Your event marketing communication style and social media presence can set the tone for your event before it begins. Find the best ways to share information with every one of your participants, and get people engaged and in attendance at your event. For expert tips on how to promote your event on Facebook, download our guide:
How to Drive a Successful Event Home
Well, you did it. You got the right people engaged at the right time with the right message, had an outstanding turnout, delicious food, vibing atmosphere, and an achieved an overall fantastic, successful event. Now you can breathe easy and the pressure’s off, right? Wrong! Event follow-up is as critical as the event itself.

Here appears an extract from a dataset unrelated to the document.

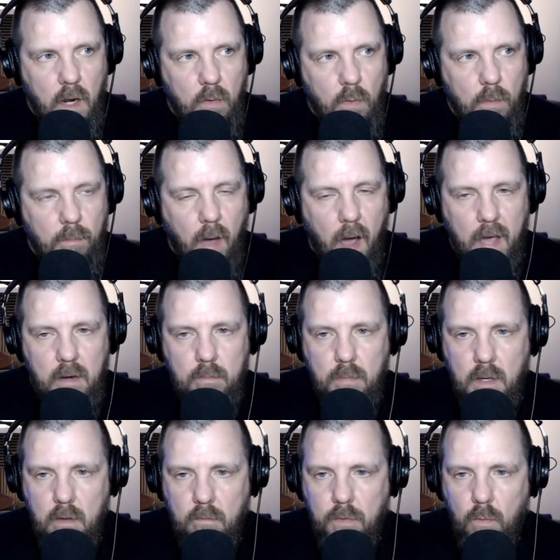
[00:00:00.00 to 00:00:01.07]
it reminded
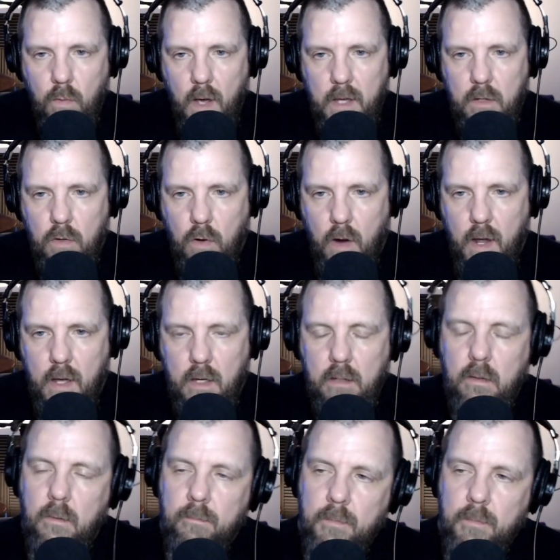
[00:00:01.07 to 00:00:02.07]
me of the way Craig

Timely and compelling event follow-up will set you apart from the competition and keep you fresh in the minds of your audiences. These communications, commonly called lead nurturing, is the process of building relationships with those qualified prospects that attended your event. But, be careful, it’s not about calling a lead every two weeks to see if he is ready to engage with you. Instead, it’s about sending timely and relevant messages to stay on their radar, while also providing your audience with information needed to make an informed decision when they are ready to engage.
Review Your Event Marketing Goals and Measure Results
Remember those goals you set way back when first planning your event? Now’s the time to dig them up and see how successful your event actually was. At least from a KPI/ROI perspective. When it comes to measuring those metrics, every company and every event will be unique in what they want to track. Depending on the goals you set for your event, to get a better idea of their success, check out our blog on How to Measure the Success of Your Event.
When done well, event marketing has the power to create a lasting and powerful positive impression. By allowing people to experience and interact with your company, product or service while participating in an event, you are not only connecting with potential buyers, but also reaffirming and promoting genuine, organic relationships with your clients, partners, and colleagues.